EXERCISE:
With pictures left out, write out exactly every line from the start of the data through the one that contains "[19:06.96-19:14.16]".

** INPUT follows **

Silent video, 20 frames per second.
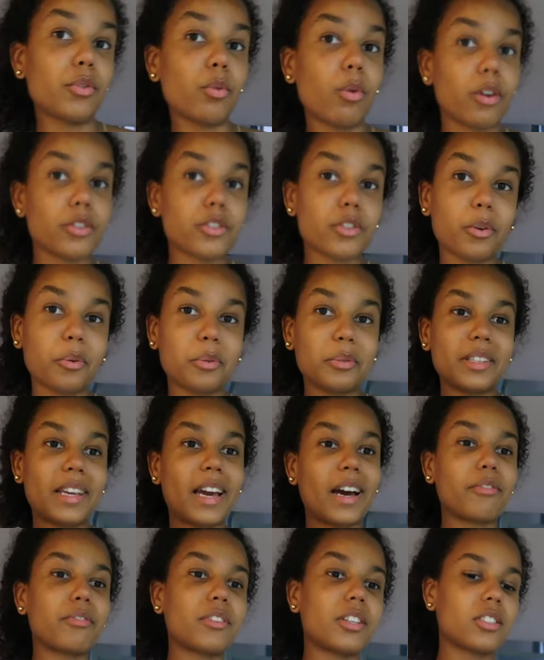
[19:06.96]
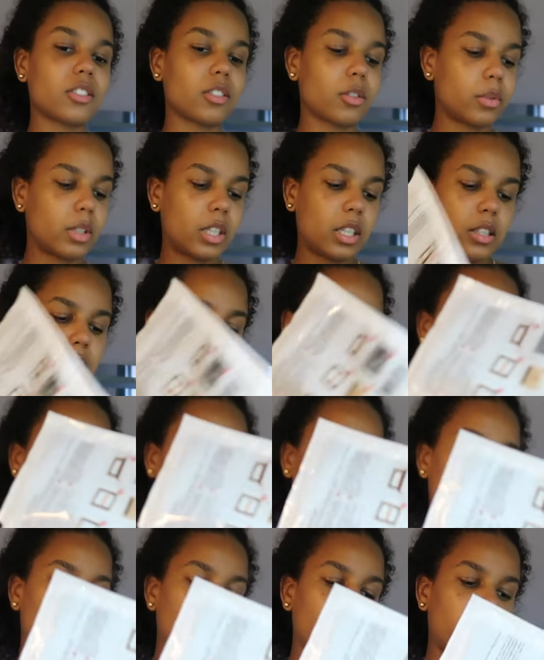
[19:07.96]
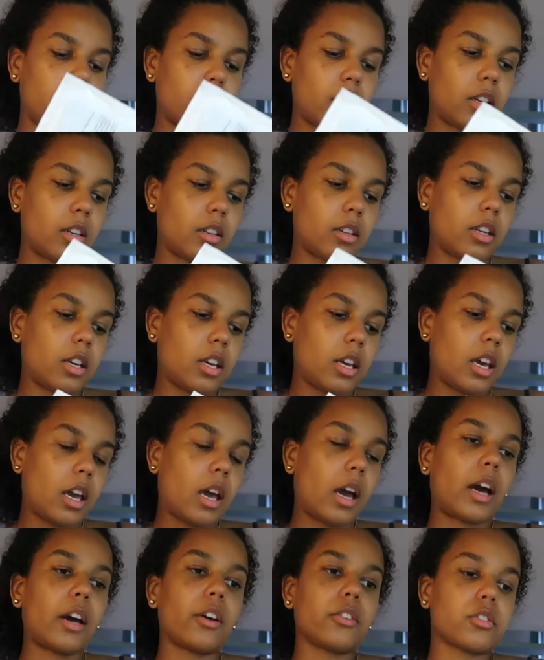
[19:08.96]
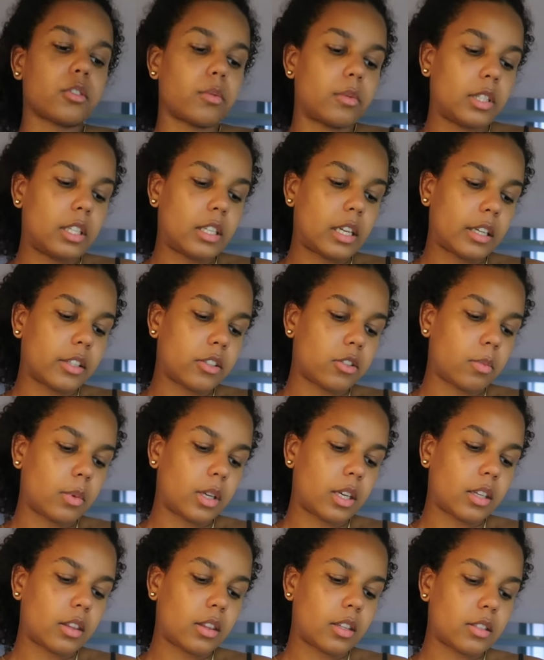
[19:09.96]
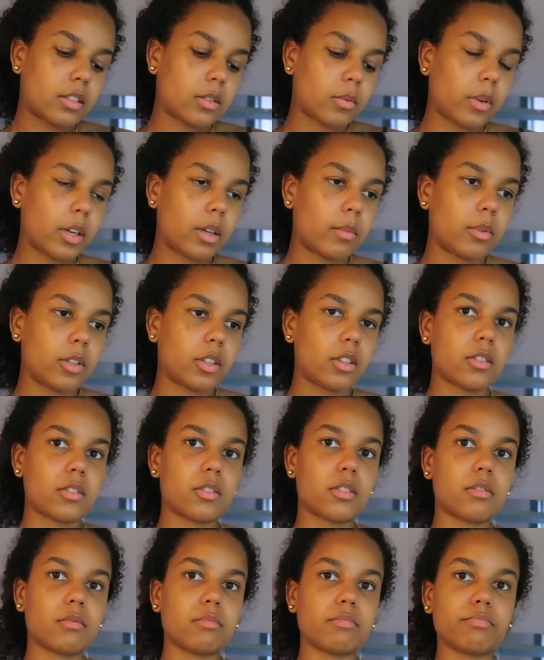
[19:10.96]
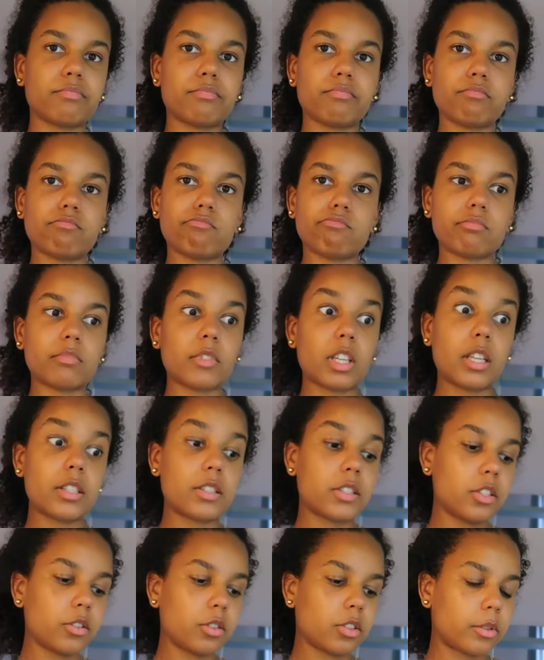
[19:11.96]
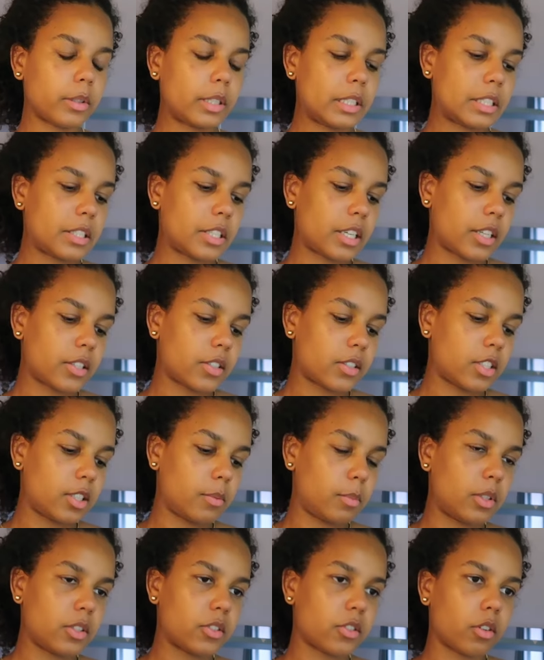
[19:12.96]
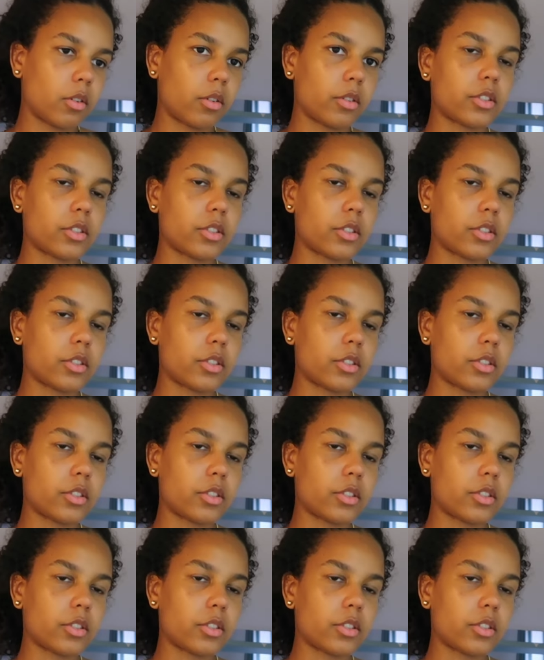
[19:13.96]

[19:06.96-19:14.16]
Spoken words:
you also only have these ingredients at home, then I also really like to make it this way because it's still a really tasty miso.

** End of INPUT **

RESPONSE TO THIS EXERCISE:
Silent video, 20 frames per second.
[19:06.96]
[19:07.96]
[19:08.96]
[19:09.96]
[19:10.96]
[19:11.96]
[19:12.96]
[19:13.96]

[19:06.96-19:14.16]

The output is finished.